▸ Required action
Stop at the line containing "[0:03.60-0:04.50]": repeat exactly every line of the entries below from the first up to it, plus that line, with pictures omitted.

[Collected data]
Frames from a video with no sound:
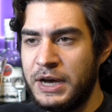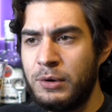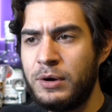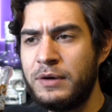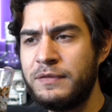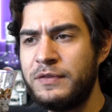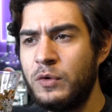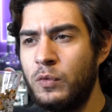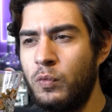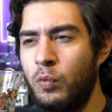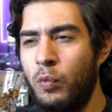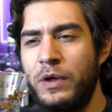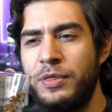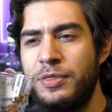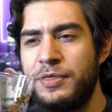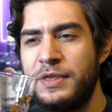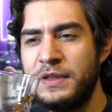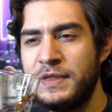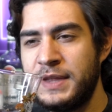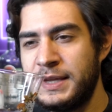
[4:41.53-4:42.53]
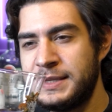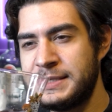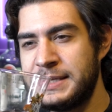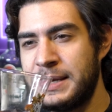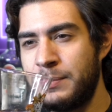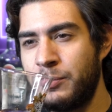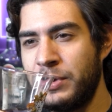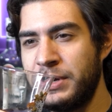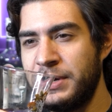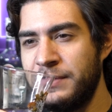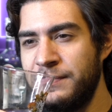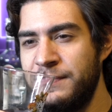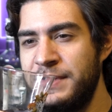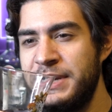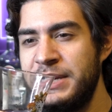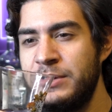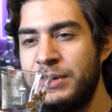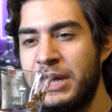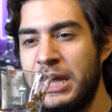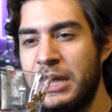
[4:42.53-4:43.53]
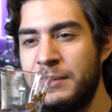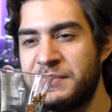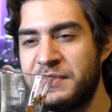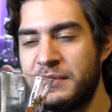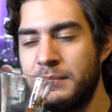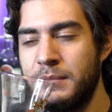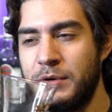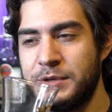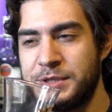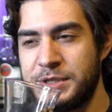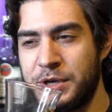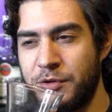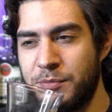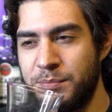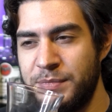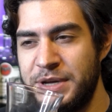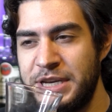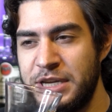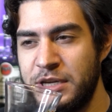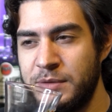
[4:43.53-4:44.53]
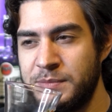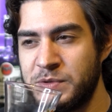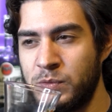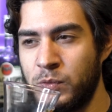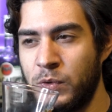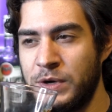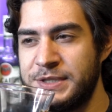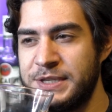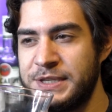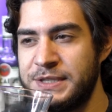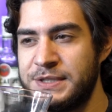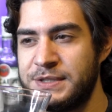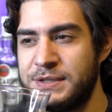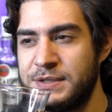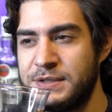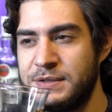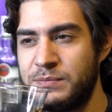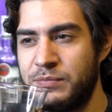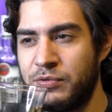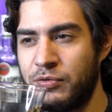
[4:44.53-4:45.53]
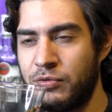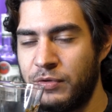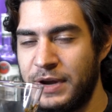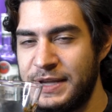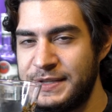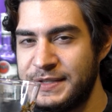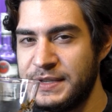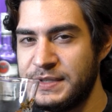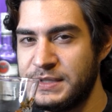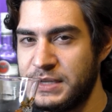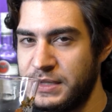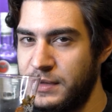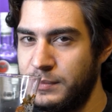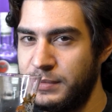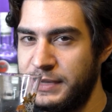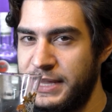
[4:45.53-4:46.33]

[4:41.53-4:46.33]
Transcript: However, one thing that separated video games from most other mediums was its presence on the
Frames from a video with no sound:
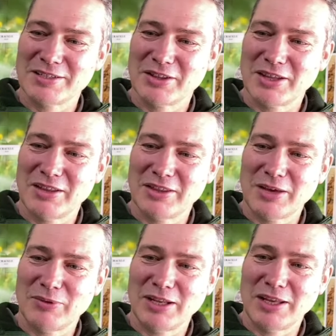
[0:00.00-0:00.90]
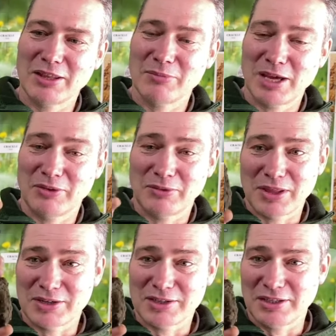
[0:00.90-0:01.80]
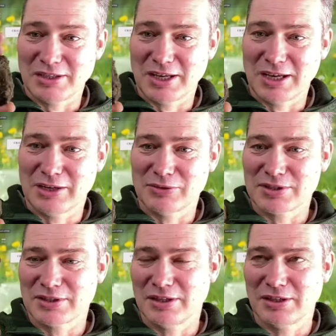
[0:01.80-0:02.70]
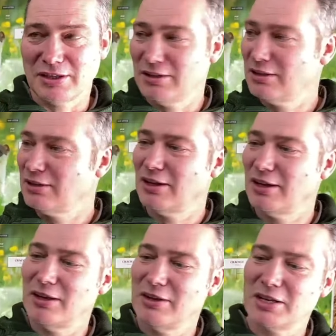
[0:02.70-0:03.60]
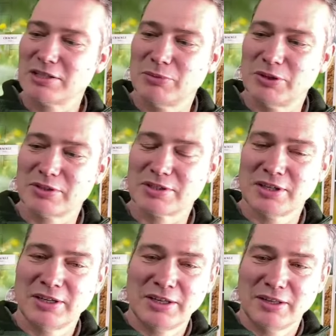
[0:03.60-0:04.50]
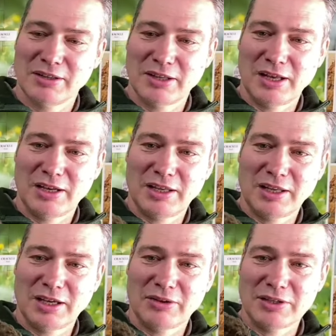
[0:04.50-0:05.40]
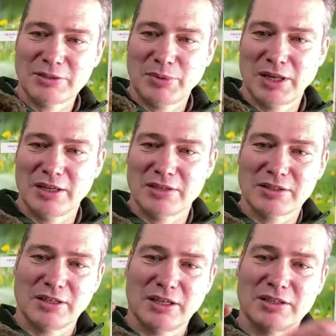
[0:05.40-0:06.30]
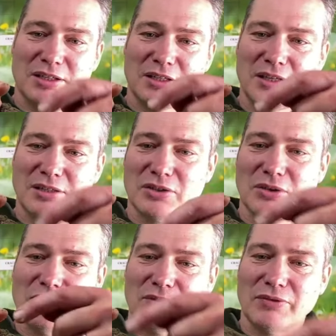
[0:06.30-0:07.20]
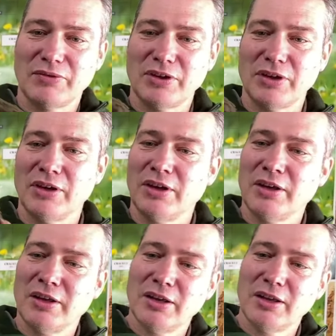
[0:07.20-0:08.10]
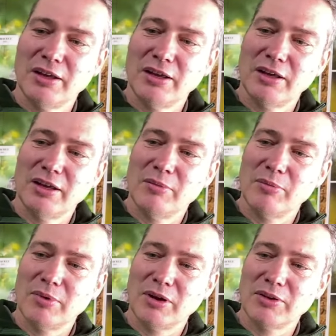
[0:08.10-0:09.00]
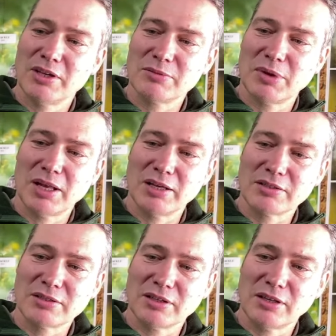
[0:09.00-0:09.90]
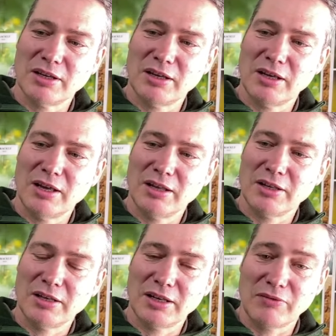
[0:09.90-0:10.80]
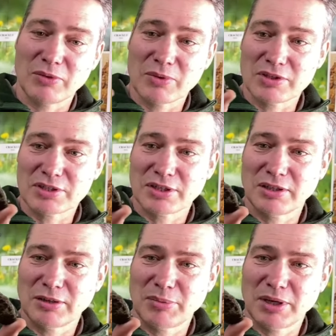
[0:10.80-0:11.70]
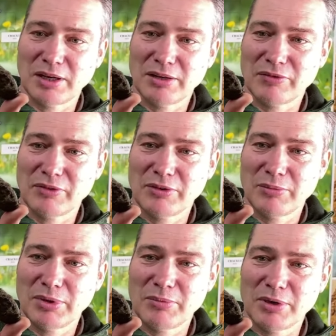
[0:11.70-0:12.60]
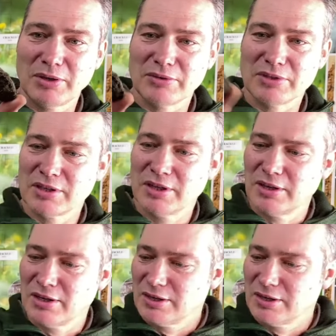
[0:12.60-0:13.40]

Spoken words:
So they will eat them out, whether it's in your house, in a nest box. They'll eke out these pellets and actually eat all of the fur on these pellets, and then leave you with just a little pile of crumbly bones.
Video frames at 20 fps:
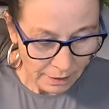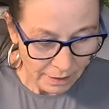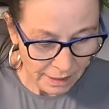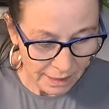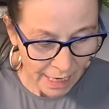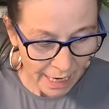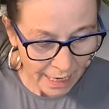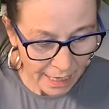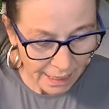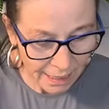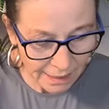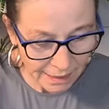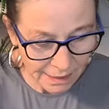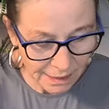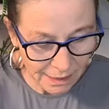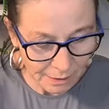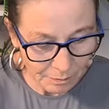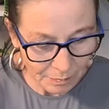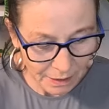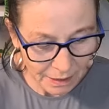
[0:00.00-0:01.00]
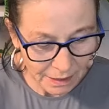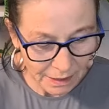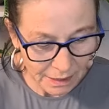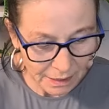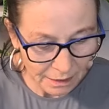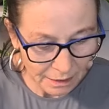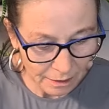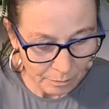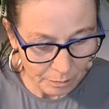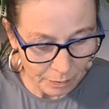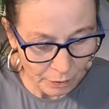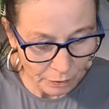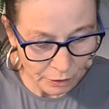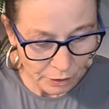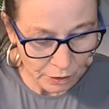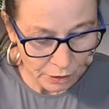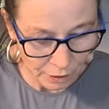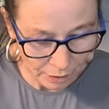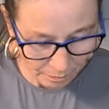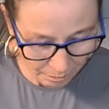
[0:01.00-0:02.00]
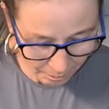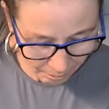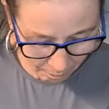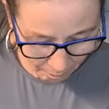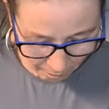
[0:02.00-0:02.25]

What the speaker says: Tail ends are meeting at the bottom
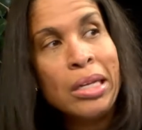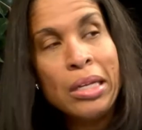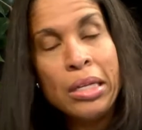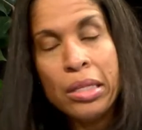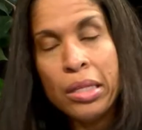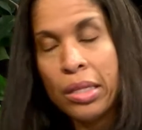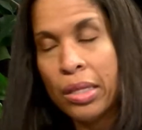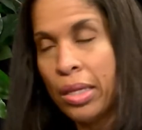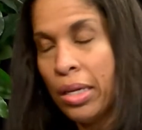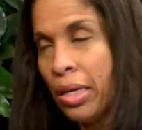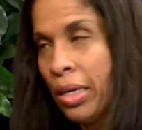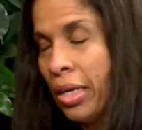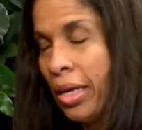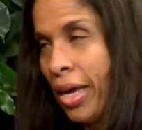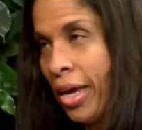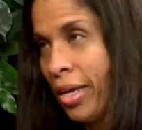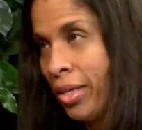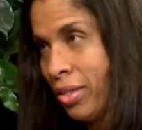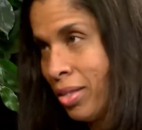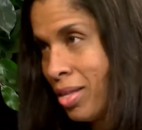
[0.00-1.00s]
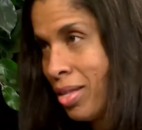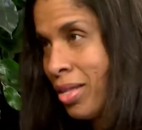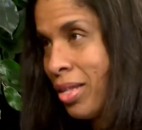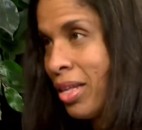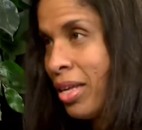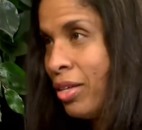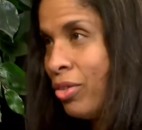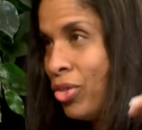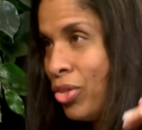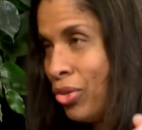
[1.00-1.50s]
city
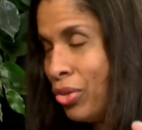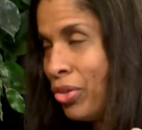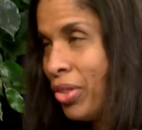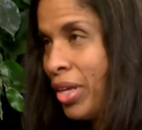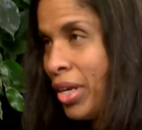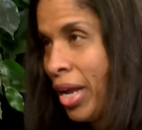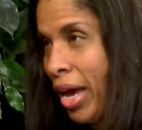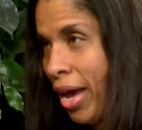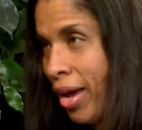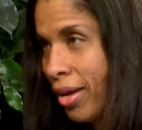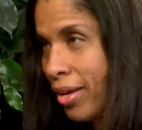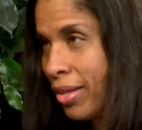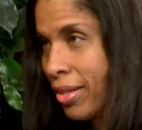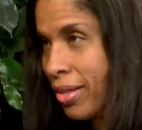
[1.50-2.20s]
agency to the next.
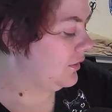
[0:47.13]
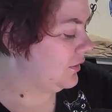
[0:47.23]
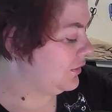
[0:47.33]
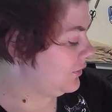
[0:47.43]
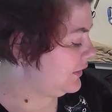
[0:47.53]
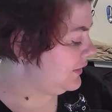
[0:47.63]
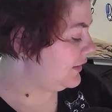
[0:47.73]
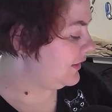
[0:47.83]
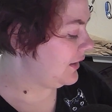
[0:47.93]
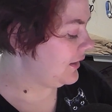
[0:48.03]
So let's
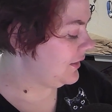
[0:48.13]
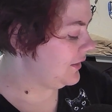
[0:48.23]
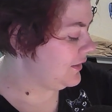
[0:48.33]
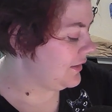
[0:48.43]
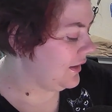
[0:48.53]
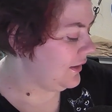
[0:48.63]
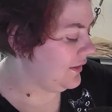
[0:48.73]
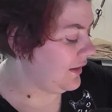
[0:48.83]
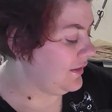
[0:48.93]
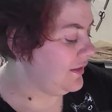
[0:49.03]
set that to the side because
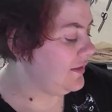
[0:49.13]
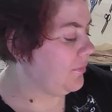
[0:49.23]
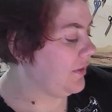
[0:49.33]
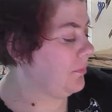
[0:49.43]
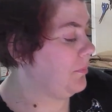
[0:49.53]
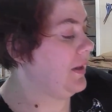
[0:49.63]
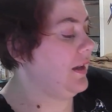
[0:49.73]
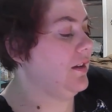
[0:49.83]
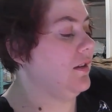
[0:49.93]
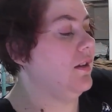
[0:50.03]
I see something
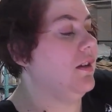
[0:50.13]
big.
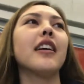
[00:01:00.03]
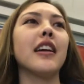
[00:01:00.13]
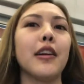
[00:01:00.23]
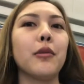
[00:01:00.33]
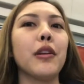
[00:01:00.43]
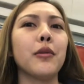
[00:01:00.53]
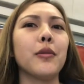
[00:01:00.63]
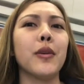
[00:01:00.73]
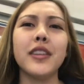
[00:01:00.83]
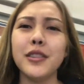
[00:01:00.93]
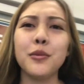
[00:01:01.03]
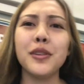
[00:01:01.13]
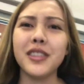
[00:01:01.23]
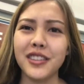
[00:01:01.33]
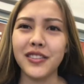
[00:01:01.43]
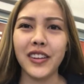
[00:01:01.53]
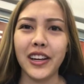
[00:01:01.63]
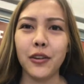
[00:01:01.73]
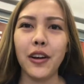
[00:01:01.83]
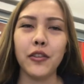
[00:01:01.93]
And I really wanted to wear this
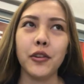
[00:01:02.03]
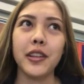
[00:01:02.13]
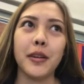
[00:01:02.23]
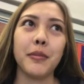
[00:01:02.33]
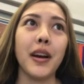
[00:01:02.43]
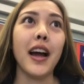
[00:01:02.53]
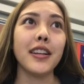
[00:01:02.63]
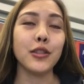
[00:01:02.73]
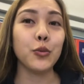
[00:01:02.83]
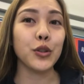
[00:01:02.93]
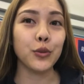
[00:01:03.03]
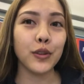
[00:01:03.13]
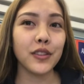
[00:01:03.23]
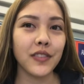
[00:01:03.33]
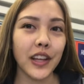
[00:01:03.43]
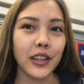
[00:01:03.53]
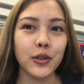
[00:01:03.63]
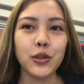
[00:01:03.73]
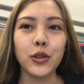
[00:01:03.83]
flannel, I have no idea, but I just want to wear this flannel,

▸ Exercise response
Frames from a video with no sound:
[4:41.53-4:42.53]
[4:42.53-4:43.53]
[4:43.53-4:44.53]
[4:44.53-4:45.53]
[4:45.53-4:46.33]

[4:41.53-4:46.33]
Transcript: However, one thing that separated video games from most other mediums was its presence on the
Frames from a video with no sound:
[0:00.00-0:00.90]
[0:00.90-0:01.80]
[0:01.80-0:02.70]
[0:02.70-0:03.60]
[0:03.60-0:04.50]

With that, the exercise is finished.